_PROBLEM DETAILS_.
The output should hold exactly, and only, the lines from the line bearing "(0.92 s to 1.85 s)" through the last line of the listing below, and no pictures.

_MATERIALS PROVIDED_.
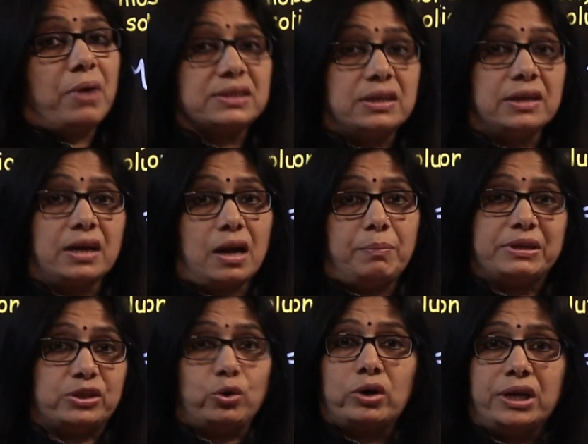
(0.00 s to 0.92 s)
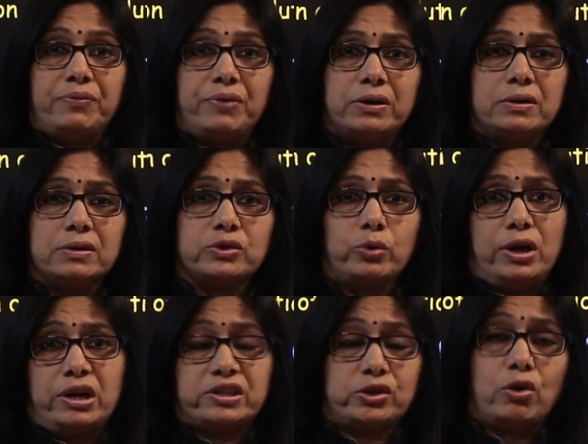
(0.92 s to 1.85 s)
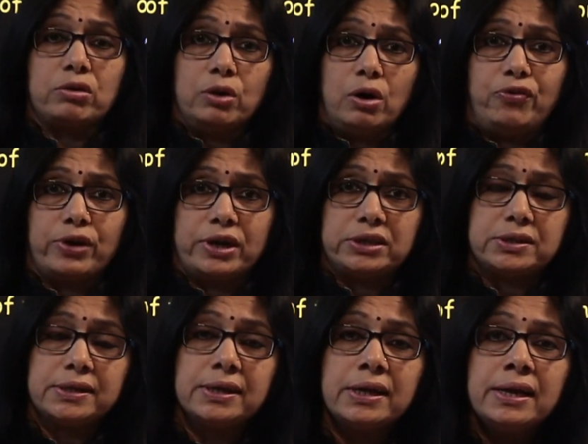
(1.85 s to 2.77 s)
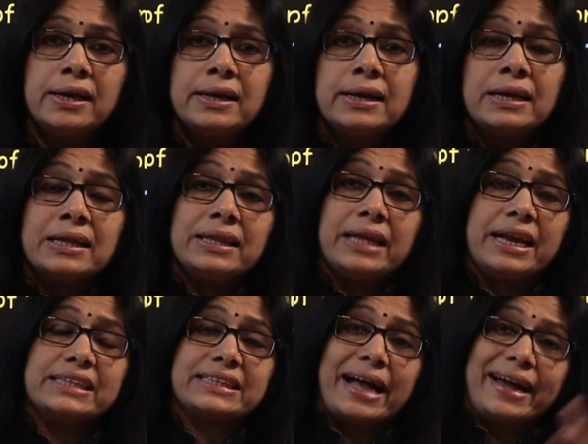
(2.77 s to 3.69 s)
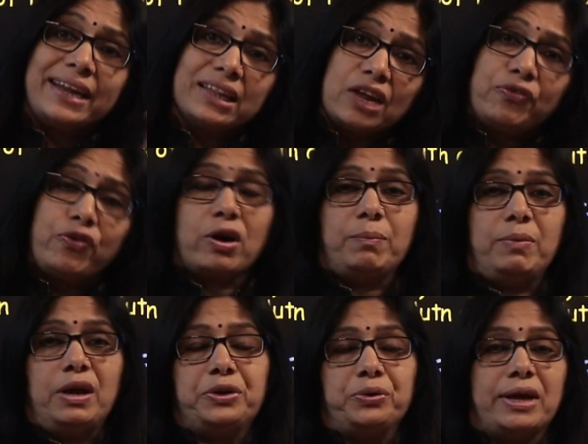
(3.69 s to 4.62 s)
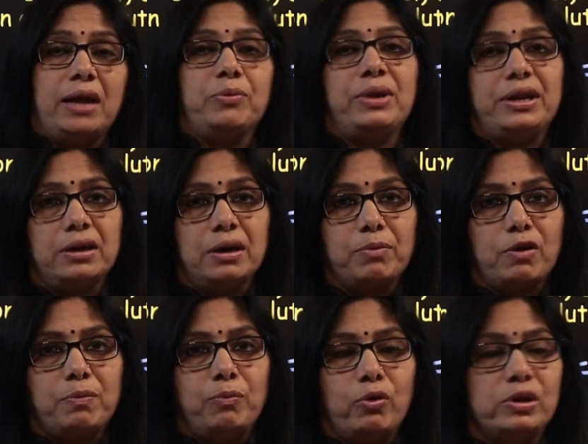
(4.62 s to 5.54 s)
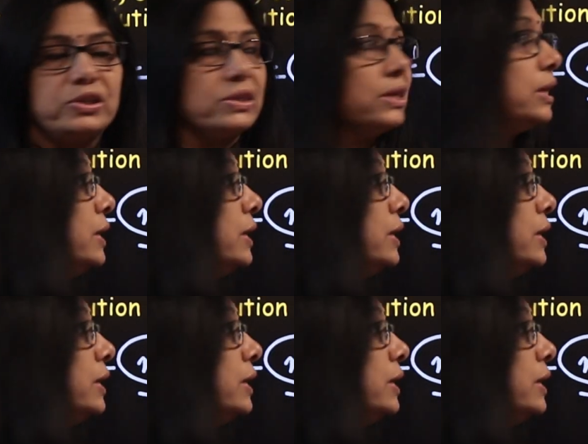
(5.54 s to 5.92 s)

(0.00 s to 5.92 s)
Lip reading: mass in gram is not given. So let us not go for it. There is another formula to calculate number of moles.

_TASK RESULT_.
(0.92 s to 1.85 s)
(1.85 s to 2.77 s)
(2.77 s to 3.69 s)
(3.69 s to 4.62 s)
(4.62 s to 5.54 s)
(5.54 s to 5.92 s)

(0.00 s to 5.92 s)
Lip reading: mass in gram is not given. So let us not go for it. There is another formula to calculate number of moles.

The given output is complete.